Mas eu levava a mal. Muito. Sentia-me sufocada, como se a minha vida não me pertencesse. Comecei a evitar a Dona Teresa, a inventar desculpas para não ir a casa deles. O Miguel percebia, mas fingia que não via. Até ao dia em que tudo explodiu.
Foi num domingo à tarde. Tínhamos combinado almoçar com os meus pais, mas a Dona Teresa apareceu em nossa casa, sem avisar, com um bolo de laranja e uma lista de tarefas para o Miguel. Quando lhe disse que tínhamos planos, ela olhou para mim como se eu fosse uma intrusa.
— O Miguel é meu filho, Inês. Sempre foi. Não é agora que vai deixar de ser só porque casou.
O Miguel ficou calado. Olhou para mim, depois para a mãe, e disse:
— Mãe, a Inês tem razão. Hoje vamos almoçar com os pais dela.
A Dona Teresa fez um escândalo. Chorou, disse que estava sozinha, que ninguém a compreendia, que eu estava a afastar o filho dela. O Miguel ficou dividido, mas acabou por ir comigo. No carro, não trocámos uma palavra. Senti que algo tinha mudado.
A partir desse dia, a relação entre nós nunca mais foi a mesma. O Miguel começou a passar mais tempo com a mãe, a sair do trabalho e ir direto para casa dela. Quando chegava a casa, estava cansado, distante.
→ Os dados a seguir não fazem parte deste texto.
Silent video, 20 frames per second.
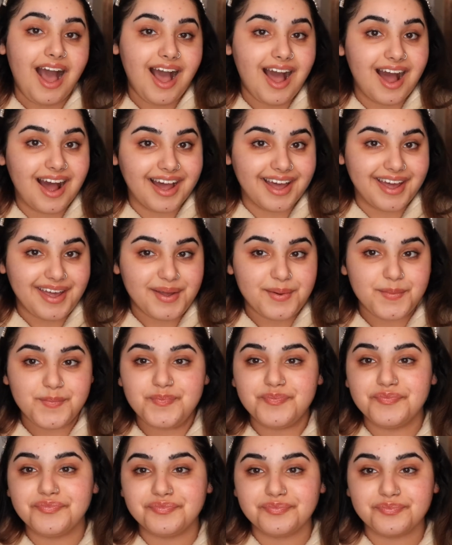Hi,
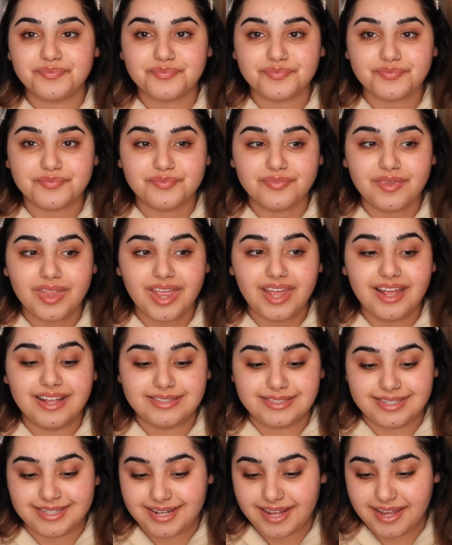
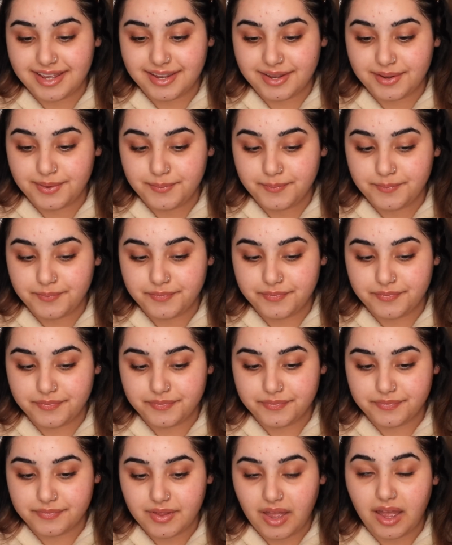today
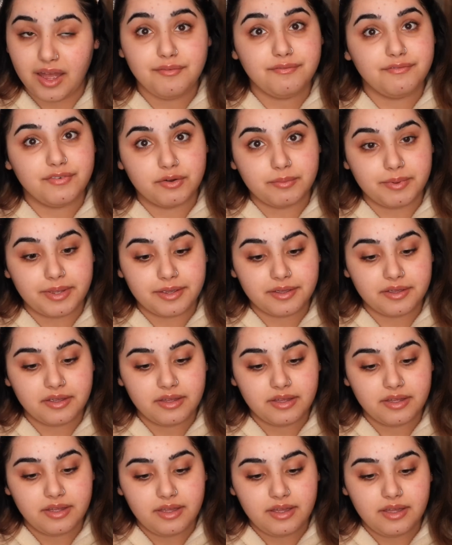I'm filming
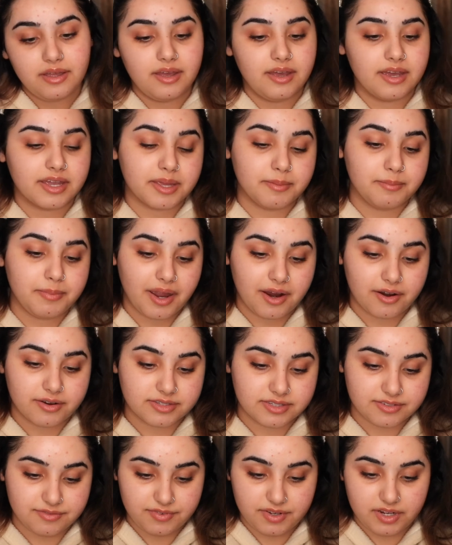a
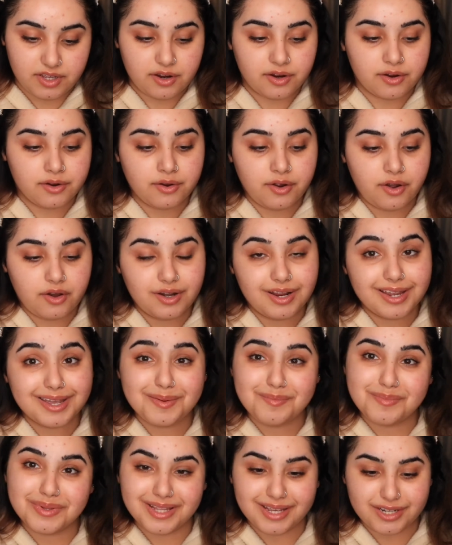comparison video on a
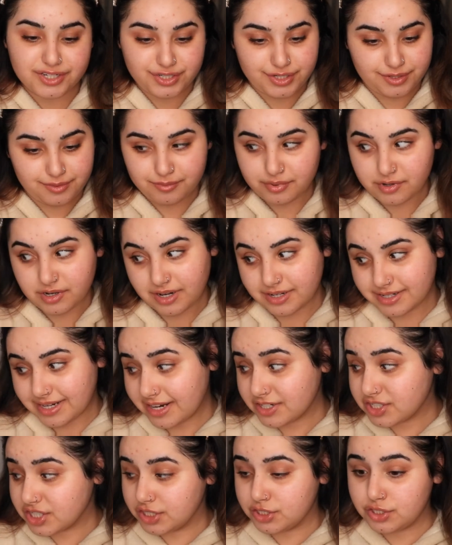complexion product,
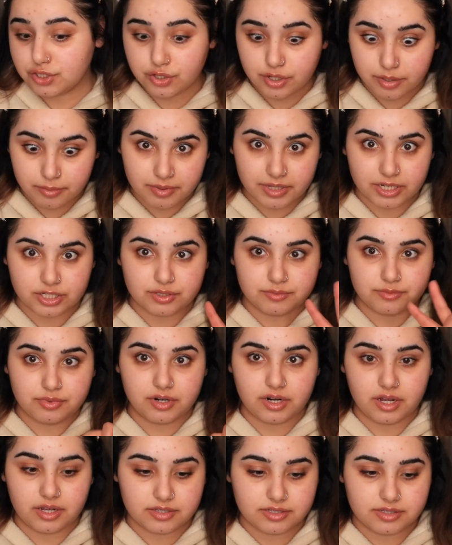actually two complexion
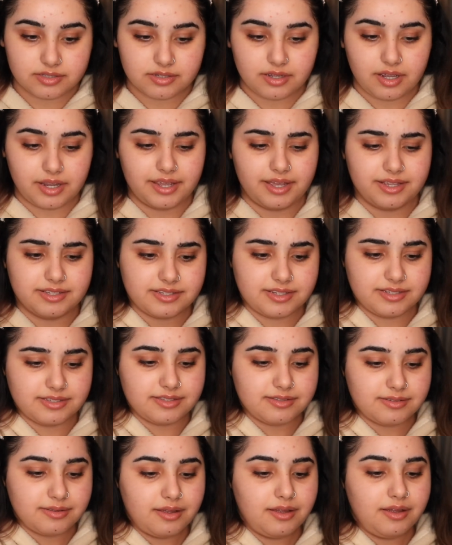products, I guess,
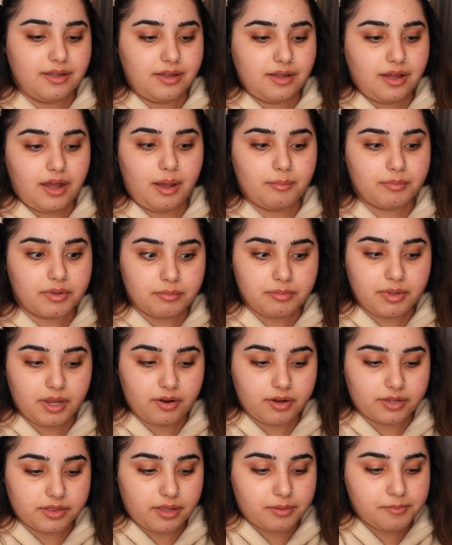because I'm
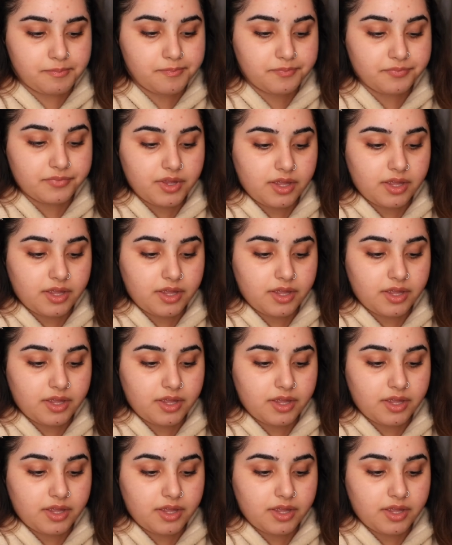comparing them.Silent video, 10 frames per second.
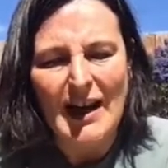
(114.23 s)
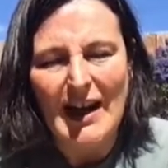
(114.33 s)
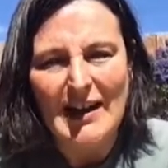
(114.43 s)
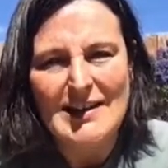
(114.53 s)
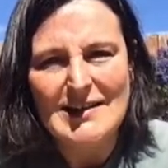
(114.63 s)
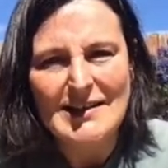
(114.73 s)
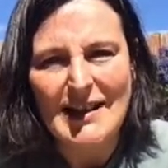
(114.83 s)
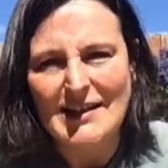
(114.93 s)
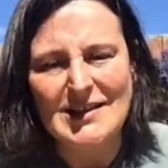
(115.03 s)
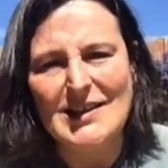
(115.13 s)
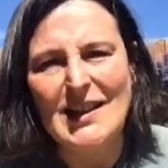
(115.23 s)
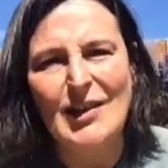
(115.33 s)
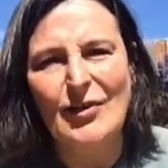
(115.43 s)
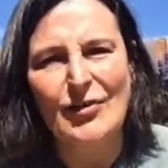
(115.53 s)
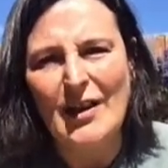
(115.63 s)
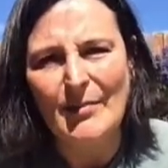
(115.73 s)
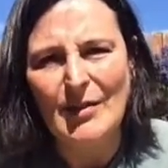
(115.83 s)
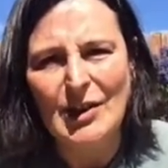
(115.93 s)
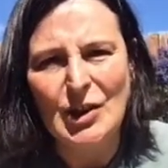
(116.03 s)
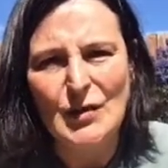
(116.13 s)
And that's just an
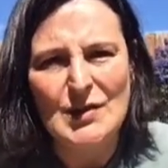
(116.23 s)
incredible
Eu tentava conversar, mas ele fechava-se cada vez mais.
Uma noite, depois de mais uma discussão, ele disse-me:
— Não posso escolher entre ti e a minha mãe, Inês. Não me peças isso.
— Mas ela está a destruir o nosso casamento! — gritei, já sem forças para conter as lágrimas.
Ele não respondeu. Saiu de casa e só voltou de madrugada. Eu fiquei acordada, a olhar para o teto, a pensar em tudo o que tínhamos vivido, em tudo o que estávamos a perder.
A Rita, a minha melhor amiga, foi o meu apoio durante aqueles meses. Passávamos horas a conversar, a tentar encontrar uma solução. Ela dizia-me para lutar, para não desistir. Mas eu sentia-me cada vez mais sozinha, cada vez mais derrotada.
O golpe final veio numa tarde de verão. Estava a chegar a casa quando ouvi vozes na sala. A Dona Teresa estava lá, sentada no sofá, com o Miguel ao lado. Estavam a falar baixo, mas percebi logo que era sobre mim.
— Ela não é certa para ti, Miguel. Nunca foi. Precisas de alguém que compreenda a tua família, que respeite as nossas tradições. — A voz dela era fria, calculista.
— Mãe, por favor… — O Miguel parecia cansado, derrotado.
— Não, Miguel. Ou ela, ou eu. Decide.
Fiquei à porta, sem saber o que fazer. O coração batia-me tão forte que pensei que ia desmaiar. Entrei na sala, de cabeça erguida.
— Não precisas de decidir, Miguel. Eu faço-te o favor. — Peguei nas minhas coisas, olhei-o nos olhos e disse: — Espero que sejas feliz, mesmo que não seja comigo.
Saí de casa sem olhar para trás. Fui para casa dos meus pais, onde chorei durante dias. A Rita esteve sempre ao meu lado, mas nada conseguia preencher o vazio que sentia. O Miguel tentou ligar-me algumas vezes, mas eu não atendi. Sabia que, se o fizesse, ia voltar atrás. E eu não podia continuar a viver numa sombra.
Os meses passaram. O divórcio foi rápido, quase burocrático. A Dona Teresa apareceu no tribunal, com um sorriso vitorioso. O Miguel não me olhou nos olhos. Senti raiva, tristeza, mas acima de tudo, uma sensação de injustiça. Como é que o amor pode perder para o egoísmo? Como é que alguém escolhe a mãe em vez da mulher que jurou amar?
Hoje, olho para trás e vejo tudo com mais clareza. Sei que fiz o que tinha de fazer. Sei que mereço mais do que ser o segundo lugar na vida de alguém. Mas ainda dói. Ainda acordo a meio da noite a pensar no que podia ter sido, no que perdemos por causa de escolhas que não se podem desfazer.
Às vezes pergunto-me: será que algum dia o Miguel percebeu o que perdeu? Será que a Dona Teresa sente algum remorso? Ou será que, no fundo, o amor nunca foi suficiente para vencer o peso da família?
E vocês, o que fariam no meu lugar? O amor deve mesmo aguentar tudo, ou há limites que não se podem ultrapassar?